En muchas oportunidades, hay situaciones o aspectos de la historia que no funcionan muy bien en el guión y se pueden mejorar y resignificar desde el montaje: parecen encajar escritas pero no en la puesta en escena. Es parte del normal proceso de construcción de una película y el montaje puede salvar muchas cuestiones, trabajando las curvas dramáticas de una película. Pero, paradojicamente, es uno de los procesos de la película que menos se conocen…de hecho el lugar donde trabajamos se denomina “isla de edición”, es una tarea  en solitario, durante muchas horas diarias.

¿Qué te pasa como espectadora? ¿Es muy difícil abstraerse del vicio profesional de no evaluar cuestiones de montaje?

En general, si me gusta mucho la película puedo abstraerme. Si hay algo que comienza a hacerme ruido quizá aparezca el ojo crítico. Lo que hago habitualmente para mantenerme a salvo de esa deformación profesional es tratar de saber lo menos posible de una película, antes de verla: no leo críticas ni sinopsis: cuanto menos sepa, menos me condiciona.

Es la sustancia misma de tu trabajo…

Y de mi vida, yo me dedico al montaje no sólo porque es un trabajo sino porque no quiero hacer otra cosa, no sabría qué hacer, el cine es pulsión vital en mi vida.

El montaje, por lo general, te permite tomar una distancia de un primer armado y volver a retomarlo para ver si hay cosas que pueden funcionar mejor en otra reescritura, ajustando cortes, trabajando con la música, etc.. Esta distancia no sólo es una cuestión de búsquedas de nuevas posibilidades potenciales de una historia sino también de cuestiones relativas al financiamiento de una película: la última etapa también insume una inversión importante y las películas independientes tienen una realidad económica muy distinta a las taquilleras y comerciales: habitualmente requieren de fondos de ayuda para la postproducción.

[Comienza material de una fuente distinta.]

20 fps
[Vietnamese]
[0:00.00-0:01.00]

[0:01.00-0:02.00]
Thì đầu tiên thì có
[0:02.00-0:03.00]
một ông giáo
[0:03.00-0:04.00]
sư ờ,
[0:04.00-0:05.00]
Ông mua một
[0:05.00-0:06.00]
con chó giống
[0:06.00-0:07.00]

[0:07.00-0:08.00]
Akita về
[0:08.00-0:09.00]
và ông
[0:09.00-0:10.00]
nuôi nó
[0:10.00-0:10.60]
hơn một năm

¿Cómo ves al Tandil Cine, teniendo en cuenta que estuviste muy próxima a la “cocina” de la primera edición?

Estuve cerca porque otras amigas mías trabajaban, aunque no participé directamente. Luego, vinimos a presentar “Las acacias” (fuera de competencia) y también estuvimos el año que ganó “El otro”, de Ariel Rotter. Cada vez que hemos podido viajar durante la fecha del Festival lo hemos hecho porque la programación es muy buena y aprovechamos a ver cine, lejos de las complicaciones de Buenos Aires.

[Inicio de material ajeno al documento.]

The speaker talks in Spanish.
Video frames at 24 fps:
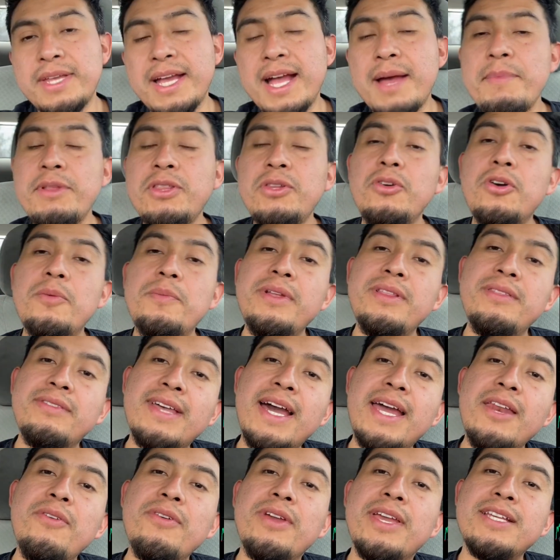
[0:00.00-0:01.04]
Déjame tu
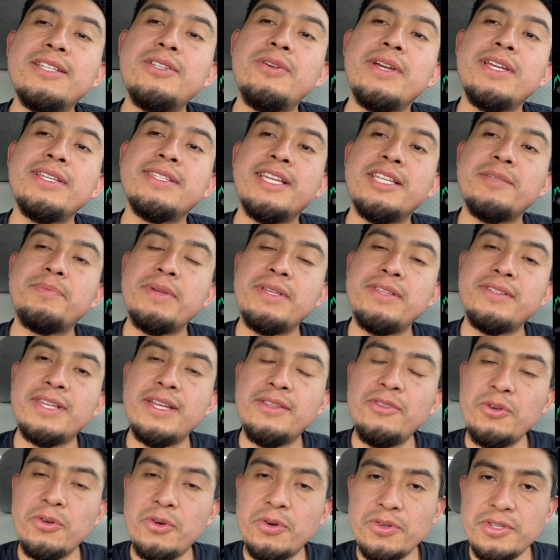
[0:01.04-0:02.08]
comentario, qué es lo que estás
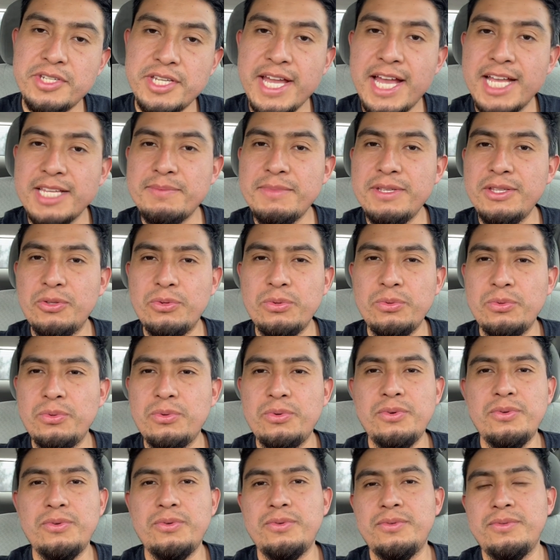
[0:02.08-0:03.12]
pensando con Jasmine,
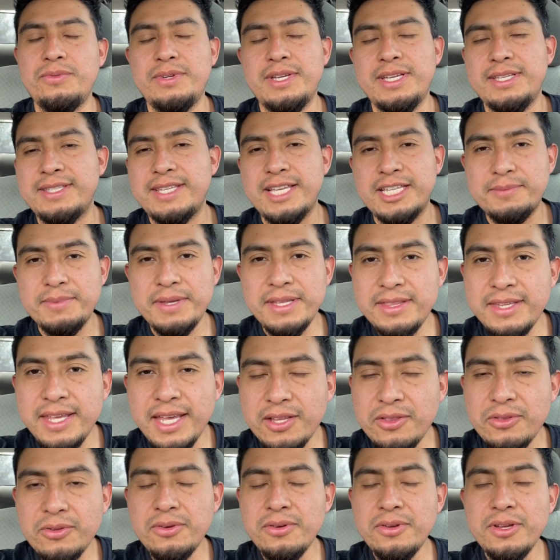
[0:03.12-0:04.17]
tú estás
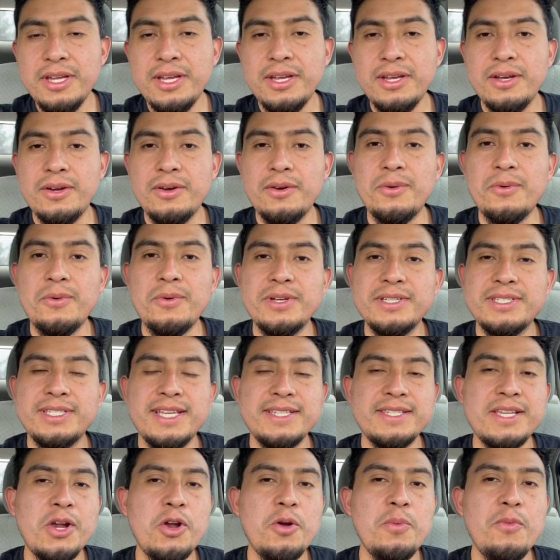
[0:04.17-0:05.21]
vendiendo, o
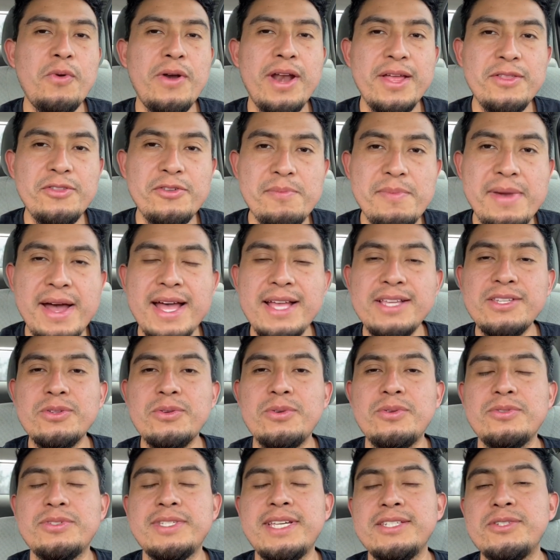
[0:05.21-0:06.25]
estás acumulando más
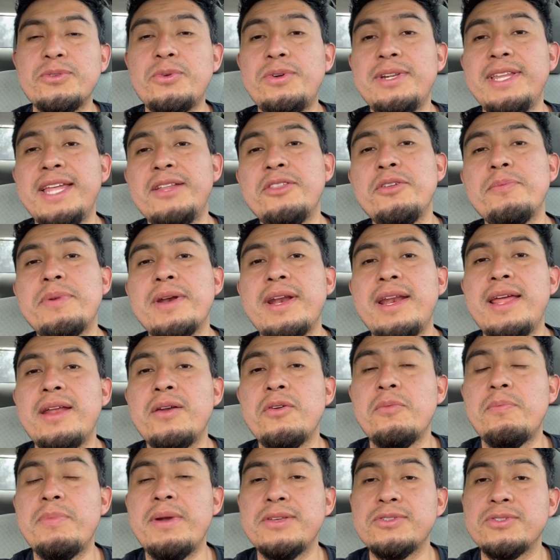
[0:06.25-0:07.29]
o estás holdeando para
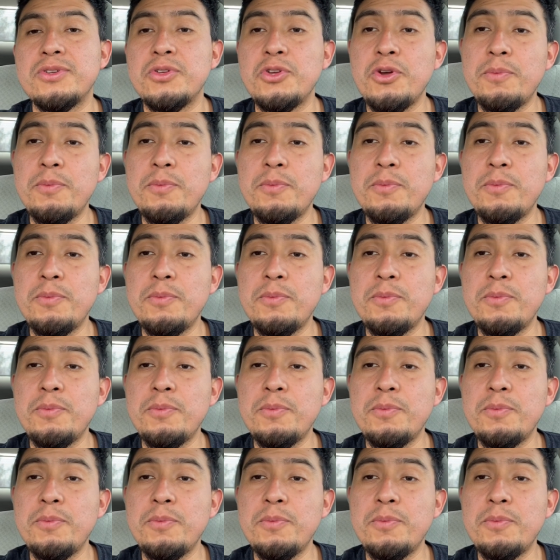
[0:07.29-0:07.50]
largo plazo.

¿Estás trabajando en algún proyecto?

Estoy cerrando dos películas: una opera prima (documental) de un director tucumano y una ficción de un director que reside en Buenos Aires, dos proyectos muy distintos entre sí.

¿En qué instancia se encuentra el proyecto de llevar al cine la novela “Trasfondo”, de Patricia Ratto?

Pablo (Giorgelli) ya se encuentra trabajando en el guión, junto con Adrián Biniez como co-guionista…es un proceso largo de maceración pero ya está en marcha para llevar la novela al cine.